WORK INSTRUCTION: Take the entries below and print all of them exactly, please.

··· RECORDS FOR THE EXERCISE ···

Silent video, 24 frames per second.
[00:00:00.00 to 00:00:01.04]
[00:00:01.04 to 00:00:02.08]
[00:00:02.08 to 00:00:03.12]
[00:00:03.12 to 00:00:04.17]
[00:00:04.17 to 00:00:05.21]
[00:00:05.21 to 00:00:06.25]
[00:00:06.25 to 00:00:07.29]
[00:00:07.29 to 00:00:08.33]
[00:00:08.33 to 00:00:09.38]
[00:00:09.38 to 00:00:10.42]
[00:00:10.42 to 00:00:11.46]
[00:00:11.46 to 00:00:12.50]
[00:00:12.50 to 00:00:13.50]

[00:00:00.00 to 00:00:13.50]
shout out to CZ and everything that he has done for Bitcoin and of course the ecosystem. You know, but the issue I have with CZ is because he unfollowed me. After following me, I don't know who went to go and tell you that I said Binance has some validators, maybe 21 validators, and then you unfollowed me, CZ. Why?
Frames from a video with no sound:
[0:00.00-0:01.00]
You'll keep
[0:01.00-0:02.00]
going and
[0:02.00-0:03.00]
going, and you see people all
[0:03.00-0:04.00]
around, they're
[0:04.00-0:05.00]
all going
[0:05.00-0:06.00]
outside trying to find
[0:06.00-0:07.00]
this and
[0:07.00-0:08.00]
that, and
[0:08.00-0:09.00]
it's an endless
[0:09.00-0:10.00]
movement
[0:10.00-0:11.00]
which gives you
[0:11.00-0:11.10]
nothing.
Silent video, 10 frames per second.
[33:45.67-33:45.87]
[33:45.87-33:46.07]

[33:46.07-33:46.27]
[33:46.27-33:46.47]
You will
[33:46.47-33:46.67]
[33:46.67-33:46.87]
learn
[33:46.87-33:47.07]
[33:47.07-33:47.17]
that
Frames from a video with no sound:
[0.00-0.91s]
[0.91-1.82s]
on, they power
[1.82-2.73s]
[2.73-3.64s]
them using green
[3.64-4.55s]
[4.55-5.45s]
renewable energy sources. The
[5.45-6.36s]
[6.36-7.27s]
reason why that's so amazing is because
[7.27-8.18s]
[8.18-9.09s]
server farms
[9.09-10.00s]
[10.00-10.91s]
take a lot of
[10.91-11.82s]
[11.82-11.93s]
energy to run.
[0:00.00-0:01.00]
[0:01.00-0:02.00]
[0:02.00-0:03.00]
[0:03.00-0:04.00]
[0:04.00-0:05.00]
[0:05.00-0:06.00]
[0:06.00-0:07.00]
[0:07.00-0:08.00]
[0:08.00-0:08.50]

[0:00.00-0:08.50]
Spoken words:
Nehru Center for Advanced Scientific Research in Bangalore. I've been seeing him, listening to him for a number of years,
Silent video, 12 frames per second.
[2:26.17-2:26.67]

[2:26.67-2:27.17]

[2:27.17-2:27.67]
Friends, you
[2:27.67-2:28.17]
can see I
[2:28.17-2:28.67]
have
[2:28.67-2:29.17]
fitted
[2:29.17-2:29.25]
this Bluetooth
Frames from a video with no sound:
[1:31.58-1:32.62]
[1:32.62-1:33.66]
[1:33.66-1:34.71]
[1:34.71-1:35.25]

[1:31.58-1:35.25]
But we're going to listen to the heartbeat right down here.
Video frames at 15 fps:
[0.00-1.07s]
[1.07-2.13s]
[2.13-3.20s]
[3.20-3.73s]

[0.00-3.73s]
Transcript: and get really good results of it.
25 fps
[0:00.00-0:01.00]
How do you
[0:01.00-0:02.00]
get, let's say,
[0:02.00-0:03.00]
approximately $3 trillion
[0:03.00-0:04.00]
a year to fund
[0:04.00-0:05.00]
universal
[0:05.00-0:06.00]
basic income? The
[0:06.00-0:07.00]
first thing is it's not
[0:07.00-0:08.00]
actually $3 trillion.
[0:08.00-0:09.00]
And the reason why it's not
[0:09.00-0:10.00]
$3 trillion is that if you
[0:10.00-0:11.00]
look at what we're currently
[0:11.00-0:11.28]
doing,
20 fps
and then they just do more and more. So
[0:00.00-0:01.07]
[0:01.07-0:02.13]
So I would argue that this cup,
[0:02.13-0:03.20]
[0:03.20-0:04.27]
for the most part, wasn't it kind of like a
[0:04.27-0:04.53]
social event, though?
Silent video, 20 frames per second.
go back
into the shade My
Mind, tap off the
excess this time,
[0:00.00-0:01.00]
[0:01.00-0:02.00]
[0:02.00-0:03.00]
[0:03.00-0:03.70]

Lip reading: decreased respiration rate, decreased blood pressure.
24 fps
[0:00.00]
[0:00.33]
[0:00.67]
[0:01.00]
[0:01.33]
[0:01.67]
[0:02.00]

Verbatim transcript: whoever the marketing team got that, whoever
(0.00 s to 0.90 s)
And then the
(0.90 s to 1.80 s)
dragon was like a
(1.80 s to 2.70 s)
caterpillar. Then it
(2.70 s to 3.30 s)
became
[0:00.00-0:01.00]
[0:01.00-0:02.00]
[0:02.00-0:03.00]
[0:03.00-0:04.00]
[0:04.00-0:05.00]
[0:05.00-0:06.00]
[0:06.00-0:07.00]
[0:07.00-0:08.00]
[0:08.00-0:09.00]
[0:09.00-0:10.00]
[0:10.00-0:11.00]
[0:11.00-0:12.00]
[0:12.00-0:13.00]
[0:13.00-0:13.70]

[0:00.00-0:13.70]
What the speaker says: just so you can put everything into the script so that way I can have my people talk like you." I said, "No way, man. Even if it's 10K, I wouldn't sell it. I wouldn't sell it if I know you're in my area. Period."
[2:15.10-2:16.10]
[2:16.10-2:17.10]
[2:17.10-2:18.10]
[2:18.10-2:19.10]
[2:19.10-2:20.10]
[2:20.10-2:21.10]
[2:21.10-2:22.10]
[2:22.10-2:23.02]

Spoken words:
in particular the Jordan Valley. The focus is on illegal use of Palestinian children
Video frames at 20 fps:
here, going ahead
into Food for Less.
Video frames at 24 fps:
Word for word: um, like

···

OUTPUT BELOW:
Silent video, 24 frames per second.
[00:00:00.00 to 00:00:01.04]
[00:00:01.04 to 00:00:02.08]
[00:00:02.08 to 00:00:03.12]
[00:00:03.12 to 00:00:04.17]
[00:00:04.17 to 00:00:05.21]
[00:00:05.21 to 00:00:06.25]
[00:00:06.25 to 00:00:07.29]
[00:00:07.29 to 00:00:08.33]
[00:00:08.33 to 00:00:09.38]
[00:00:09.38 to 00:00:10.42]
[00:00:10.42 to 00:00:11.46]
[00:00:11.46 to 00:00:12.50]
[00:00:12.50 to 00:00:13.50]

[00:00:00.00 to 00:00:13.50]
shout out to CZ and everything that he has done for Bitcoin and of course the ecosystem. You know, but the issue I have with CZ is because he unfollowed me. After following me, I don't know who went to go and tell you that I said Binance has some validators, maybe 21 validators, and then you unfollowed me, CZ. Why?
Frames from a video with no sound:
[0:00.00-0:01.00]
You'll keep
[0:01.00-0:02.00]
going and
[0:02.00-0:03.00]
going, and you see people all
[0:03.00-0:04.00]
around, they're
[0:04.00-0:05.00]
all going
[0:05.00-0:06.00]
outside trying to find
[0:06.00-0:07.00]
this and
[0:07.00-0:08.00]
that, and
[0:08.00-0:09.00]
it's an endless
[0:09.00-0:10.00]
movement
[0:10.00-0:11.00]
which gives you
[0:11.00-0:11.10]
nothing.
Silent video, 10 frames per second.
[33:45.67-33:45.87]
[33:45.87-33:46.07]

[33:46.07-33:46.27]
[33:46.27-33:46.47]
You will
[33:46.47-33:46.67]
[33:46.67-33:46.87]
learn
[33:46.87-33:47.07]
[33:47.07-33:47.17]
that
Frames from a video with no sound:
[0.00-0.91s]
[0.91-1.82s]
on, they power
[1.82-2.73s]
[2.73-3.64s]
them using green
[3.64-4.55s]
[4.55-5.45s]
renewable energy sources. The
[5.45-6.36s]
[6.36-7.27s]
reason why that's so amazing is because
[7.27-8.18s]
[8.18-9.09s]
server farms
[9.09-10.00s]
[10.00-10.91s]
take a lot of
[10.91-11.82s]
[11.82-11.93s]
energy to run.
[0:00.00-0:01.00]
[0:01.00-0:02.00]
[0:02.00-0:03.00]
[0:03.00-0:04.00]
[0:04.00-0:05.00]
[0:05.00-0:06.00]
[0:06.00-0:07.00]
[0:07.00-0:08.00]
[0:08.00-0:08.50]

[0:00.00-0:08.50]
Spoken words:
Nehru Center for Advanced Scientific Research in Bangalore. I've been seeing him, listening to him for a number of years,
Silent video, 12 frames per second.
[2:26.17-2:26.67]

[2:26.67-2:27.17]

[2:27.17-2:27.67]
Friends, you
[2:27.67-2:28.17]
can see I
[2:28.17-2:28.67]
have
[2:28.67-2:29.17]
fitted
[2:29.17-2:29.25]
this Bluetooth
Frames from a video with no sound:
[1:31.58-1:32.62]
[1:32.62-1:33.66]
[1:33.66-1:34.71]
[1:34.71-1:35.25]

[1:31.58-1:35.25]
But we're going to listen to the heartbeat right down here.
Video frames at 15 fps:
[0.00-1.07s]
[1.07-2.13s]
[2.13-3.20s]
[3.20-3.73s]

[0.00-3.73s]
Transcript: and get really good results of it.
25 fps
[0:00.00-0:01.00]
How do you
[0:01.00-0:02.00]
get, let's say,
[0:02.00-0:03.00]
approximately $3 trillion
[0:03.00-0:04.00]
a year to fund
[0:04.00-0:05.00]
universal
[0:05.00-0:06.00]
basic income? The
[0:06.00-0:07.00]
first thing is it's not
[0:07.00-0:08.00]
actually $3 trillion.
[0:08.00-0:09.00]
And the reason why it's not
[0:09.00-0:10.00]
$3 trillion is that if you
[0:10.00-0:11.00]
look at what we're currently
[0:11.00-0:11.28]
doing,
20 fps
and then they just do more and more. So
[0:00.00-0:01.07]
[0:01.07-0:02.13]
So I would argue that this cup,
[0:02.13-0:03.20]
[0:03.20-0:04.27]
for the most part, wasn't it kind of like a
[0:04.27-0:04.53]
social event, though?
Silent video, 20 frames per second.
go back
into the shade My
Mind, tap off the
excess this time,
[0:00.00-0:01.00]
[0:01.00-0:02.00]
[0:02.00-0:03.00]
[0:03.00-0:03.70]

Lip reading: decreased respiration rate, decreased blood pressure.
24 fps
[0:00.00]
[0:00.33]
[0:00.67]
[0:01.00]
[0:01.33]
[0:01.67]
[0:02.00]

Verbatim transcript: whoever the marketing team got that, whoever
(0.00 s to 0.90 s)
And then the
(0.90 s to 1.80 s)
dragon was like a
(1.80 s to 2.70 s)
caterpillar. Then it
(2.70 s to 3.30 s)
became
[0:00.00-0:01.00]
[0:01.00-0:02.00]
[0:02.00-0:03.00]
[0:03.00-0:04.00]
[0:04.00-0:05.00]
[0:05.00-0:06.00]
[0:06.00-0:07.00]
[0:07.00-0:08.00]
[0:08.00-0:09.00]
[0:09.00-0:10.00]
[0:10.00-0:11.00]
[0:11.00-0:12.00]
[0:12.00-0:13.00]
[0:13.00-0:13.70]

[0:00.00-0:13.70]
What the speaker says: just so you can put everything into the script so that way I can have my people talk like you." I said, "No way, man. Even if it's 10K, I wouldn't sell it. I wouldn't sell it if I know you're in my area. Period."
[2:15.10-2:16.10]
[2:16.10-2:17.10]
[2:17.10-2:18.10]
[2:18.10-2:19.10]
[2:19.10-2:20.10]
[2:20.10-2:21.10]
[2:21.10-2:22.10]
[2:22.10-2:23.02]

Spoken words:
in particular the Jordan Valley. The focus is on illegal use of Palestinian children
Video frames at 20 fps:
here, going ahead
into Food for Less.
Video frames at 24 fps:
Word for word: um, like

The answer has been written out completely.